手術の後、傷口をワインで洗浄し傷口に蜂蜜とテレビン油を浸した詰め物を傷口に詰め込み、20日後には傷は完全に閉じたそうです。

これには極めて興味深いことです、ブラッドモアはワインのアルコール成分、蜂蜜、テレビン油を何故使ったのでしょうか?

これらは全て抗菌作用のあるものですが、人類が細菌の存在を知ったのは1676年のことであり、それ以前には感染症の原因がなんであるか知られていませんでした。
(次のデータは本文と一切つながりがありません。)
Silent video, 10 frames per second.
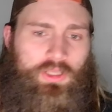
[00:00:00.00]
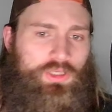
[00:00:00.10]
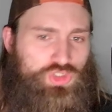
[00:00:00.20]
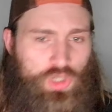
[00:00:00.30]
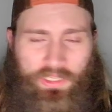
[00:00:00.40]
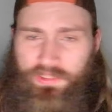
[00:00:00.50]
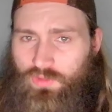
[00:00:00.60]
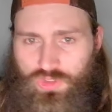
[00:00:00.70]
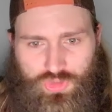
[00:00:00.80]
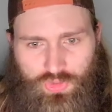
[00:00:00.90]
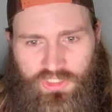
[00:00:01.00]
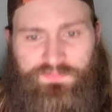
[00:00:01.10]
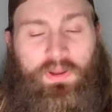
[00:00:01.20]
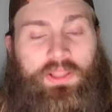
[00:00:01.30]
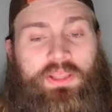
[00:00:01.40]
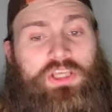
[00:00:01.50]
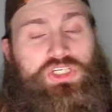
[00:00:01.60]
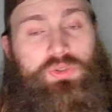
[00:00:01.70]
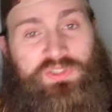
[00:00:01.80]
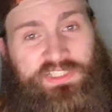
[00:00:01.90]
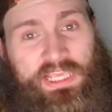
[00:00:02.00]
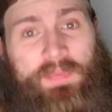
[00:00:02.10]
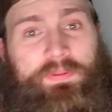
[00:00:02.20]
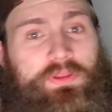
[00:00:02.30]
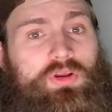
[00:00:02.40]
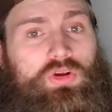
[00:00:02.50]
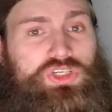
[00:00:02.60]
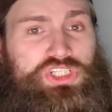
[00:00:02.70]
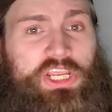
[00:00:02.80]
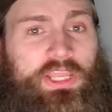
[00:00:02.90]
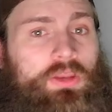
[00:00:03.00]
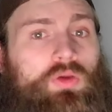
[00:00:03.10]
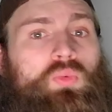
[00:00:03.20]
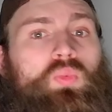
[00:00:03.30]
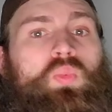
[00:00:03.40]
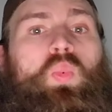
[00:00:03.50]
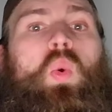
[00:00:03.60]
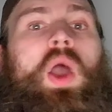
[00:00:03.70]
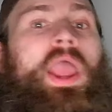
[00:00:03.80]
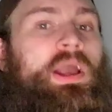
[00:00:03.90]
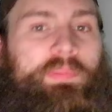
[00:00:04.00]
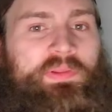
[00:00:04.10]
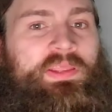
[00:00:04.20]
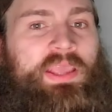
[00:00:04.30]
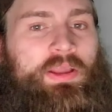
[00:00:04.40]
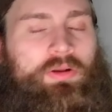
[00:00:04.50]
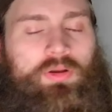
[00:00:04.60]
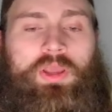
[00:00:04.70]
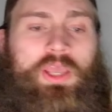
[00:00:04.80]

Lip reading: Striking looks crisp, but she was keeping her chin way up in the air.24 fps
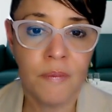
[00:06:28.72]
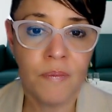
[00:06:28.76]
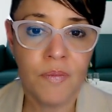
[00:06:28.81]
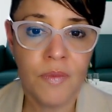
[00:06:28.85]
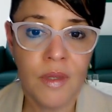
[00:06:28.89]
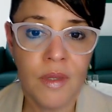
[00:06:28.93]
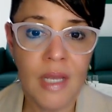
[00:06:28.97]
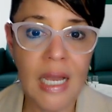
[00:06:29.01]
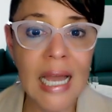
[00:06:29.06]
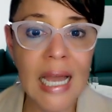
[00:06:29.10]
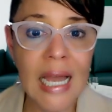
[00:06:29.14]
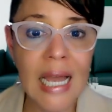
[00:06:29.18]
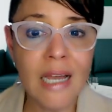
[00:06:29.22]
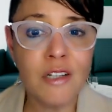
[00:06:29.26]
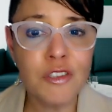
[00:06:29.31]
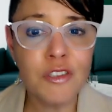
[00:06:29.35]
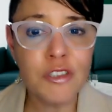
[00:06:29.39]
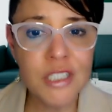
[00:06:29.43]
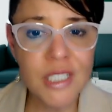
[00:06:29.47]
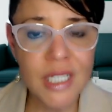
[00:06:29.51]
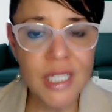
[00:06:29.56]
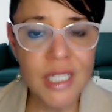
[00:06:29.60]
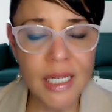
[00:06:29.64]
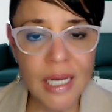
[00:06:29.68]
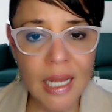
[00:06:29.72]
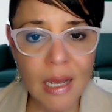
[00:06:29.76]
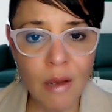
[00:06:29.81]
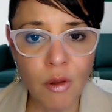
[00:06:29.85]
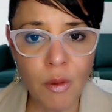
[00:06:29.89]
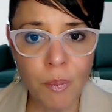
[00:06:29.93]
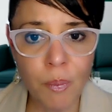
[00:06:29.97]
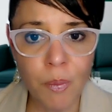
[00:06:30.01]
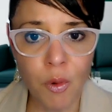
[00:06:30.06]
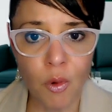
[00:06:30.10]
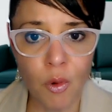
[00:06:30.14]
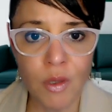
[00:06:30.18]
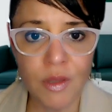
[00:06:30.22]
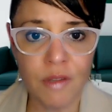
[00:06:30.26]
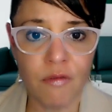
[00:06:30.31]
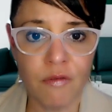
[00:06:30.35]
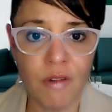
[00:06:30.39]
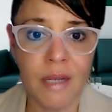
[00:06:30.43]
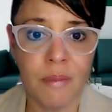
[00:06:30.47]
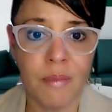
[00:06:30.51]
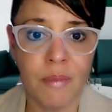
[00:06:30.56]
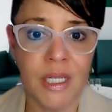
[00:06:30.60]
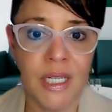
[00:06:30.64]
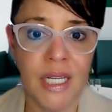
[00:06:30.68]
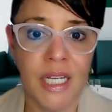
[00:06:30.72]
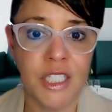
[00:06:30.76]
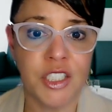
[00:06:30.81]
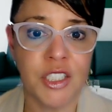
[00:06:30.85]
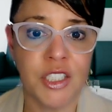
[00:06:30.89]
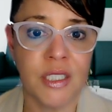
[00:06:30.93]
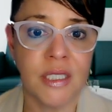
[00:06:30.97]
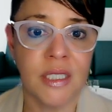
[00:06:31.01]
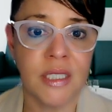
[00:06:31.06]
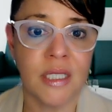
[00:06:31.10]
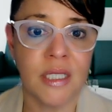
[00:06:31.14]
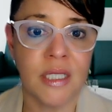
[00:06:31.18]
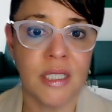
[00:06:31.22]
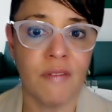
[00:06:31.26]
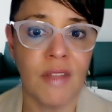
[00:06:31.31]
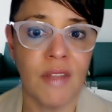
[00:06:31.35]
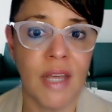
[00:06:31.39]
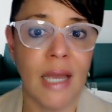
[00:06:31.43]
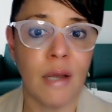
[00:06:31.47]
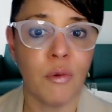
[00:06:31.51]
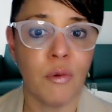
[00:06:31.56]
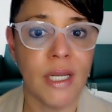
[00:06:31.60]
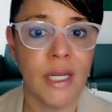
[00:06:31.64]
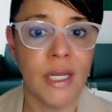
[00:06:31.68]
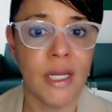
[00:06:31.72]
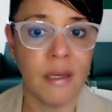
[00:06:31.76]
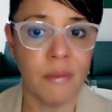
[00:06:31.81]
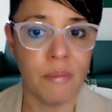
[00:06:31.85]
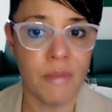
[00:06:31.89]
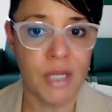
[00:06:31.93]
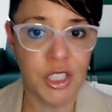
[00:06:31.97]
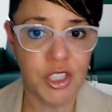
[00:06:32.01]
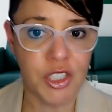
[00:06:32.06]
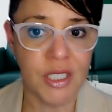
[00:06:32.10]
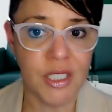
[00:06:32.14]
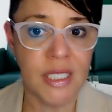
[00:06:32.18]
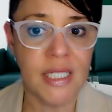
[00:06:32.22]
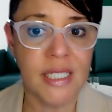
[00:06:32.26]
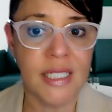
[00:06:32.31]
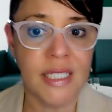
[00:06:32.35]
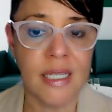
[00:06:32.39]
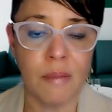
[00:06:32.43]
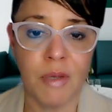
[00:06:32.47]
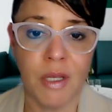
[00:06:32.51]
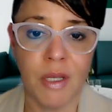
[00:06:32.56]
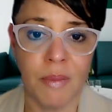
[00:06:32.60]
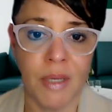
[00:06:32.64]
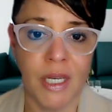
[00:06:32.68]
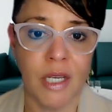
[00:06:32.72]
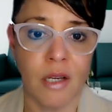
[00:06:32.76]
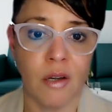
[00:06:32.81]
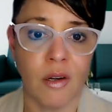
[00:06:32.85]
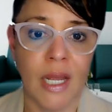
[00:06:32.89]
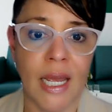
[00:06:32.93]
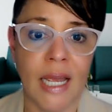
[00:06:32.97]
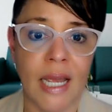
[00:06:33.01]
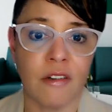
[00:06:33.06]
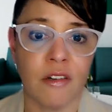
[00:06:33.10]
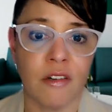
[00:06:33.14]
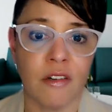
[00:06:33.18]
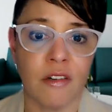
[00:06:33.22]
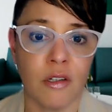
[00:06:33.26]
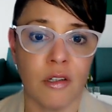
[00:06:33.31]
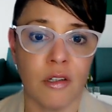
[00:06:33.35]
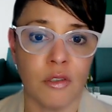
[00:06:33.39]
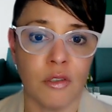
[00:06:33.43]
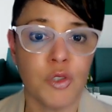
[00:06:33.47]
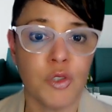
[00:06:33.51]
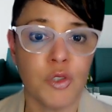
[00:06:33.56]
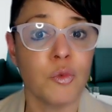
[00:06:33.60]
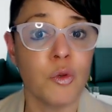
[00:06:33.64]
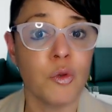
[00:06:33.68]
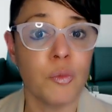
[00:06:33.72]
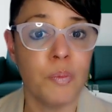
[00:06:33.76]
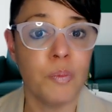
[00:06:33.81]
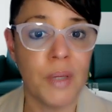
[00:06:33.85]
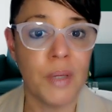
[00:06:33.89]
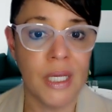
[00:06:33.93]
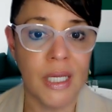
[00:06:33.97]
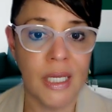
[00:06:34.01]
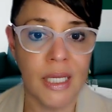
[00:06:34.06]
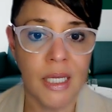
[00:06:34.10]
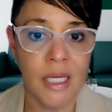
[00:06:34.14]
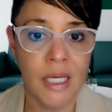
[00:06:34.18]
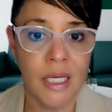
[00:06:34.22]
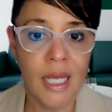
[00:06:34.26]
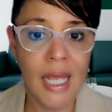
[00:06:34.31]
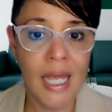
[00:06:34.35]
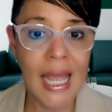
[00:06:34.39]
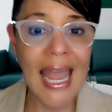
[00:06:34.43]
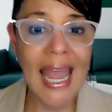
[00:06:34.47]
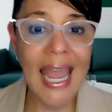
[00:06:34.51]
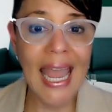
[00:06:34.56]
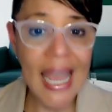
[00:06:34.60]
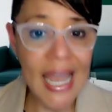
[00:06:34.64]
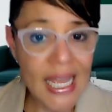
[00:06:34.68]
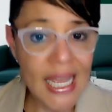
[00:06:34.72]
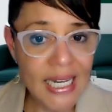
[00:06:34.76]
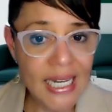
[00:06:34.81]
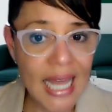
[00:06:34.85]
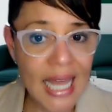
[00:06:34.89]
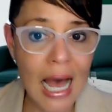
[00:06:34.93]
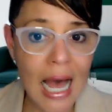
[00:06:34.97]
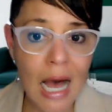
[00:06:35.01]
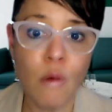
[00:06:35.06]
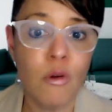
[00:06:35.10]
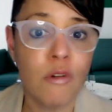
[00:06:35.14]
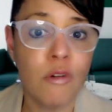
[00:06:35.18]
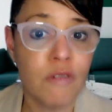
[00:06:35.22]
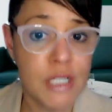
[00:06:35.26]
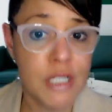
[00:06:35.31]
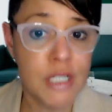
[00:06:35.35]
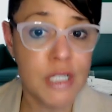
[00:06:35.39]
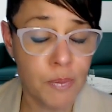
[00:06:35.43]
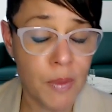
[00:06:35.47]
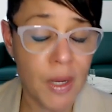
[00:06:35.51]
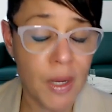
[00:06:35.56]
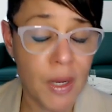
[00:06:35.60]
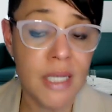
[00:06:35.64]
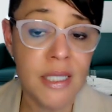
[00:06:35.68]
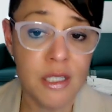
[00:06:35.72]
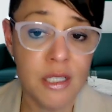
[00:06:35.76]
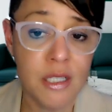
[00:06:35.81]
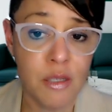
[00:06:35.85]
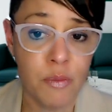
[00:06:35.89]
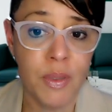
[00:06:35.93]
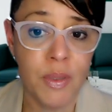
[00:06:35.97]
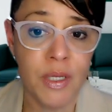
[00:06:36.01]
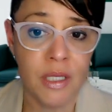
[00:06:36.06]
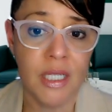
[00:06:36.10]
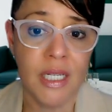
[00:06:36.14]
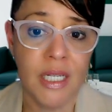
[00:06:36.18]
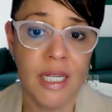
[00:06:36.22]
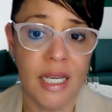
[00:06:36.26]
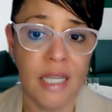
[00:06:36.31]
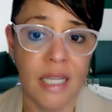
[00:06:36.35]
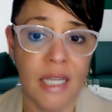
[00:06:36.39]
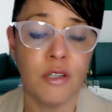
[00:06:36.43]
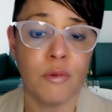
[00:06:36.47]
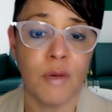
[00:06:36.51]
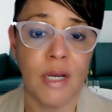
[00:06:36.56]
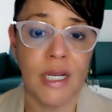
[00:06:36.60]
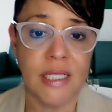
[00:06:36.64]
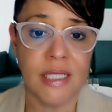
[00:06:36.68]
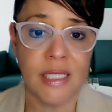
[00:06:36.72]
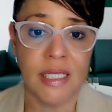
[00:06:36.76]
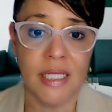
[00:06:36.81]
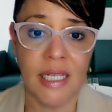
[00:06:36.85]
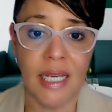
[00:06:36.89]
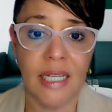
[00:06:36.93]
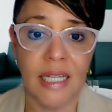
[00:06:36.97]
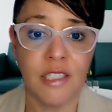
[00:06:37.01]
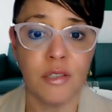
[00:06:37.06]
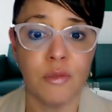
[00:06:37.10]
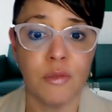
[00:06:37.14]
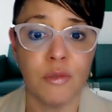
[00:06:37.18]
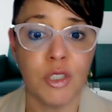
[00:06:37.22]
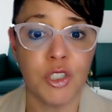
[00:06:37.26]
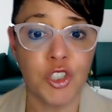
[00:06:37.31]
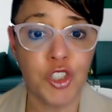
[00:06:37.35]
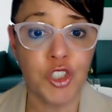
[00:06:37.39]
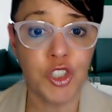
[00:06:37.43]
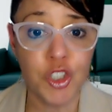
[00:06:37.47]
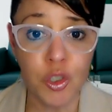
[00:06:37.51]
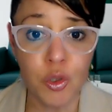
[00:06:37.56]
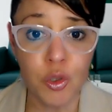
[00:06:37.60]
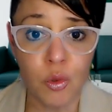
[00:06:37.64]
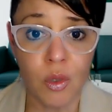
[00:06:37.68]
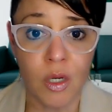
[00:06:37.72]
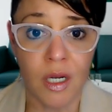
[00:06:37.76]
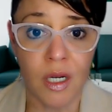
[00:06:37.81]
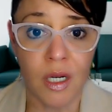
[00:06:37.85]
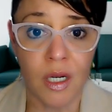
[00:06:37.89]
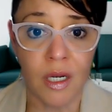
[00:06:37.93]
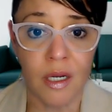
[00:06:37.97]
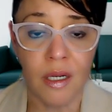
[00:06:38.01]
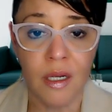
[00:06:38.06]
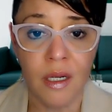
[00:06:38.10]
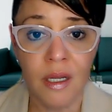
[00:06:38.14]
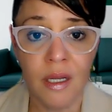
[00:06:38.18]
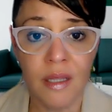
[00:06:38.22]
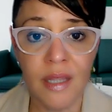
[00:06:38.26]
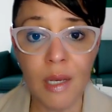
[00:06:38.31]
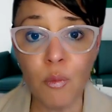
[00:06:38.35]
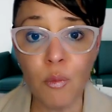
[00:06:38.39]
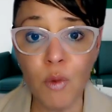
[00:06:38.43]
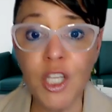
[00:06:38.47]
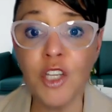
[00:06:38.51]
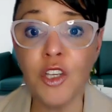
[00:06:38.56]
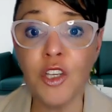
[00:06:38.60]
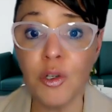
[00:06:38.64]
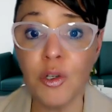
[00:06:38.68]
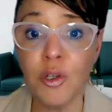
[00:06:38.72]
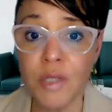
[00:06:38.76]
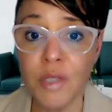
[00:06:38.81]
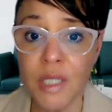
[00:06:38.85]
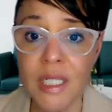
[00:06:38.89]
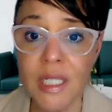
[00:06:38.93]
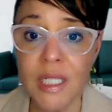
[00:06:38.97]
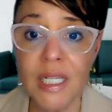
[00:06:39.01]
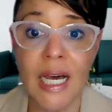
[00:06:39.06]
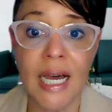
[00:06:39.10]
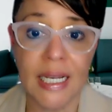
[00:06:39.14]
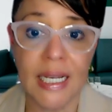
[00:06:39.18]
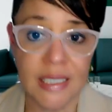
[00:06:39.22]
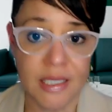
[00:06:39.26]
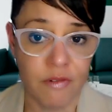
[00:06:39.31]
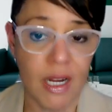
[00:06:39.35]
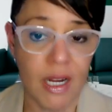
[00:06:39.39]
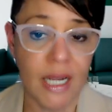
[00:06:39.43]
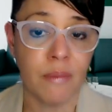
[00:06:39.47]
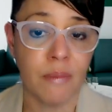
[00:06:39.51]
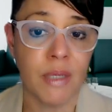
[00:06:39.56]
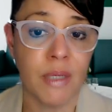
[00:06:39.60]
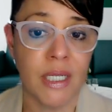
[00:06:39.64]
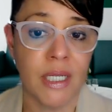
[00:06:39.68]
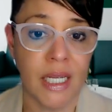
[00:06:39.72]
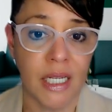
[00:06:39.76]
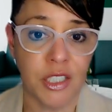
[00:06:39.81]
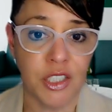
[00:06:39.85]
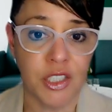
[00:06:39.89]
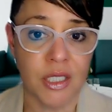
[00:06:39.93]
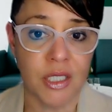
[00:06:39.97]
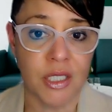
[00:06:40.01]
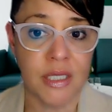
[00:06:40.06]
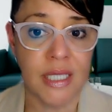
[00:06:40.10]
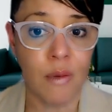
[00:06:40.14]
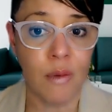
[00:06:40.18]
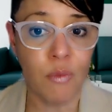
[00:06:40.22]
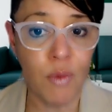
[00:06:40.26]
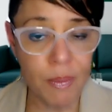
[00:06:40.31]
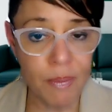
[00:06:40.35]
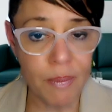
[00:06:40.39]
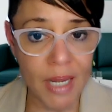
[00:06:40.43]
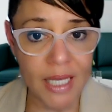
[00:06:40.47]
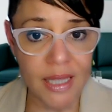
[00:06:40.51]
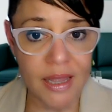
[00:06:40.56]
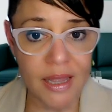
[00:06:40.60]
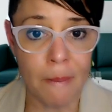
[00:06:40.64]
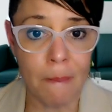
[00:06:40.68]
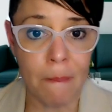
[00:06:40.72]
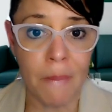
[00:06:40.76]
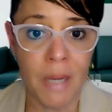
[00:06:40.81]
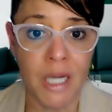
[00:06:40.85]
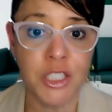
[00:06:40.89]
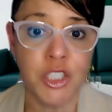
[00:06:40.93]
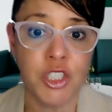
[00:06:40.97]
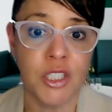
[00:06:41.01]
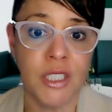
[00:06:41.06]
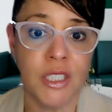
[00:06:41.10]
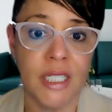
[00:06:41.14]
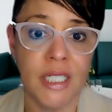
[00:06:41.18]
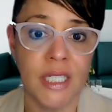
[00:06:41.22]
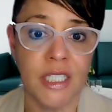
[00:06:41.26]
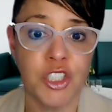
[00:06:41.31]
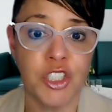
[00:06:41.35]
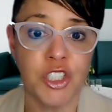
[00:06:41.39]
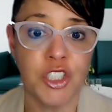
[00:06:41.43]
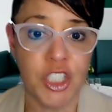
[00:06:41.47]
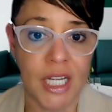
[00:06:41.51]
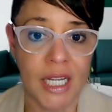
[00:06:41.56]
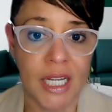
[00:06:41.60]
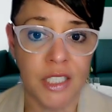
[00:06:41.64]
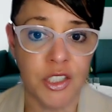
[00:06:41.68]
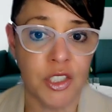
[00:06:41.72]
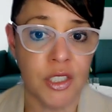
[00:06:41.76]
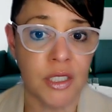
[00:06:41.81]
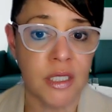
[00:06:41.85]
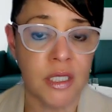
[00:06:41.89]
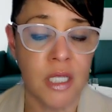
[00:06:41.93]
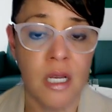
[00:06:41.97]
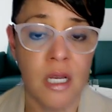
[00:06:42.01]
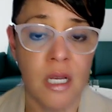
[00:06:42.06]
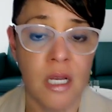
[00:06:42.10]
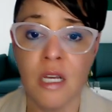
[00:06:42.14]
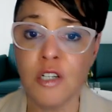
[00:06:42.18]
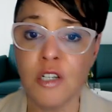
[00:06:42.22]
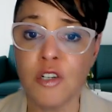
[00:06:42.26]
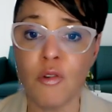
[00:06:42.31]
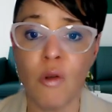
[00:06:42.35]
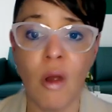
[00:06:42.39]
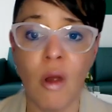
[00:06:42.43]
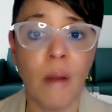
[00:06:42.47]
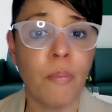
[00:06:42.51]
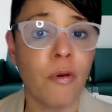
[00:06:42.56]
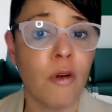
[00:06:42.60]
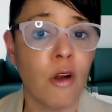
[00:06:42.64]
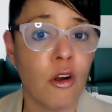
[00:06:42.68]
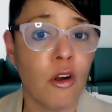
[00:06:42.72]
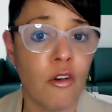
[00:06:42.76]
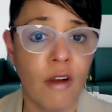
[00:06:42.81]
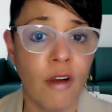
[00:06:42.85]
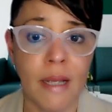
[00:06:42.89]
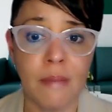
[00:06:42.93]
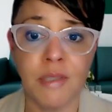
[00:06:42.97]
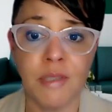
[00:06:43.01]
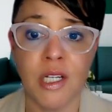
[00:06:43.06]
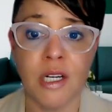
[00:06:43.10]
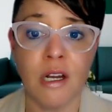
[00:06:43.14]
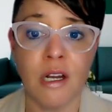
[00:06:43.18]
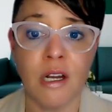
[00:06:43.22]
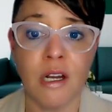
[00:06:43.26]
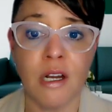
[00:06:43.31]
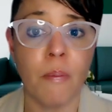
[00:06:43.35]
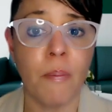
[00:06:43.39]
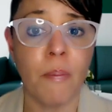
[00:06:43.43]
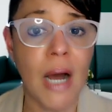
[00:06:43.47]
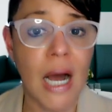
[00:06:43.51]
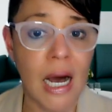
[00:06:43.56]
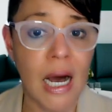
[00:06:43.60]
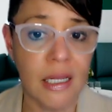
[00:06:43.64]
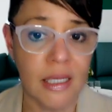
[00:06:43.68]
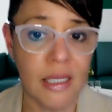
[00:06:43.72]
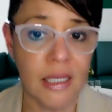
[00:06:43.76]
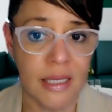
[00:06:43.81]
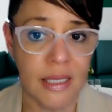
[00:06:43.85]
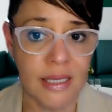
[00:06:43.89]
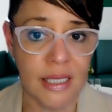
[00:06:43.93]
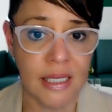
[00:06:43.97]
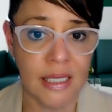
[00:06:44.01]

I understand how important the recommendations of the Equity Commission and Subcommittee on Agriculture will be, and our responsibility at USDA to ensure that we utilize the recommendations and we make the much needed changes to our programs and our policies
※蜂蜜に関しては古代エジプトで包帯代わりに使われており、彼が知っていた可能性はあります※

さらに、無菌手術の概念に関しては、1867年に発表された論文が初であり、15世紀初頭に傷口を消毒して感染症を防ぐという概念や何を用いるべきかをどのように知り得たのか全くもって謎なのです。

このことから彼はタイムトラベラーではなかったのかと言う人もいます。

切手は1984年北朝鮮発行の「ヨーロッパの支配者の肖像切手」の中の一枚で、ヘンリー5世が描かれています。

 




 

 

ジョン・ブラッドモアがタイムトラベラーだったという説は、確かに存在します。

 

その根拠として、以下の点が挙げられています。

1.彼の著書「フィロメナ」には、当時としては考えられないほど高度な医療知識が記されている。


2.彼の開発した手術器具は、現代の医療器具にも匹敵するほど精巧なものである。


3.彼は、15世紀初頭に無菌手術の概念を提唱していた。


これらのことから、彼は未来から過去にタイムスリップしてきたのではないかという推測が生まれたのです。

しかし、この説には以下のような反論もあります。

1.当時の人々は、現代人とは異なる知識体系を持っていた。


2.ブラッドモアは、古代ギリシャやローマの医学書を参考に著書を執筆した可能性がある。


無菌手術の概念は、19世紀になってようやく確立されことは周知の事実ですが、ジョン・ブラッドモアがタイムトラベラーだったかどうかを断定することはできませんが、彼の業績は中世ヨーロッパの医学の発展に大きく貢献したことは間違いありません。